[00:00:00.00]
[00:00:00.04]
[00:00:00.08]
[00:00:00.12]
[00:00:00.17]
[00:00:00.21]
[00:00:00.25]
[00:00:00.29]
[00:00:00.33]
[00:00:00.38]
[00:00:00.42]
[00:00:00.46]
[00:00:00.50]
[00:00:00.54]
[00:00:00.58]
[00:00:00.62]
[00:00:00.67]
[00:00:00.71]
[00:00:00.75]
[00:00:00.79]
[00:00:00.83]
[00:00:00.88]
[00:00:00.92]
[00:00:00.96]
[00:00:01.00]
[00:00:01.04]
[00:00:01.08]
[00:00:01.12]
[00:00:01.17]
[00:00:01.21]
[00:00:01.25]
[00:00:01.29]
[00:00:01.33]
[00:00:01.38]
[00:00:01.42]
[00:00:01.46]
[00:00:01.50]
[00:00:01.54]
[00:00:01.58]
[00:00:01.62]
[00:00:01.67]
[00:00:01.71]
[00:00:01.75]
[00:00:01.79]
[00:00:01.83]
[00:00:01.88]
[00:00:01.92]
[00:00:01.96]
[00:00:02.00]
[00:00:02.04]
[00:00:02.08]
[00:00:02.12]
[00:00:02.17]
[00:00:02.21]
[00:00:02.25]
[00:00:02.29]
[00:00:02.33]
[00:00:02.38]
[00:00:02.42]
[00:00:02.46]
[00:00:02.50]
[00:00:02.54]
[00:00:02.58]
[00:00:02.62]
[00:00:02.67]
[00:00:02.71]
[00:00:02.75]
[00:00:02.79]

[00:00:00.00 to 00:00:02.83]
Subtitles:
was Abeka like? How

Exercise ->
In full and without edits, repeat the listing above.

Solution to the exercise ->
[00:00:00.00]
[00:00:00.04]
[00:00:00.08]
[00:00:00.12]
[00:00:00.17]
[00:00:00.21]
[00:00:00.25]
[00:00:00.29]
[00:00:00.33]
[00:00:00.38]
[00:00:00.42]
[00:00:00.46]
[00:00:00.50]
[00:00:00.54]
[00:00:00.58]
[00:00:00.62]
[00:00:00.67]
[00:00:00.71]
[00:00:00.75]
[00:00:00.79]
[00:00:00.83]
[00:00:00.88]
[00:00:00.92]
[00:00:00.96]
[00:00:01.00]
[00:00:01.04]
[00:00:01.08]
[00:00:01.12]
[00:00:01.17]
[00:00:01.21]
[00:00:01.25]
[00:00:01.29]
[00:00:01.33]
[00:00:01.38]
[00:00:01.42]
[00:00:01.46]
[00:00:01.50]
[00:00:01.54]
[00:00:01.58]
[00:00:01.62]
[00:00:01.67]
[00:00:01.71]
[00:00:01.75]
[00:00:01.79]
[00:00:01.83]
[00:00:01.88]
[00:00:01.92]
[00:00:01.96]
[00:00:02.00]
[00:00:02.04]
[00:00:02.08]
[00:00:02.12]
[00:00:02.17]
[00:00:02.21]
[00:00:02.25]
[00:00:02.29]
[00:00:02.33]
[00:00:02.38]
[00:00:02.42]
[00:00:02.46]
[00:00:02.50]
[00:00:02.54]
[00:00:02.58]
[00:00:02.62]
[00:00:02.67]
[00:00:02.71]
[00:00:02.75]
[00:00:02.79]

[00:00:00.00 to 00:00:02.83]
Subtitles:
was Abeka like? How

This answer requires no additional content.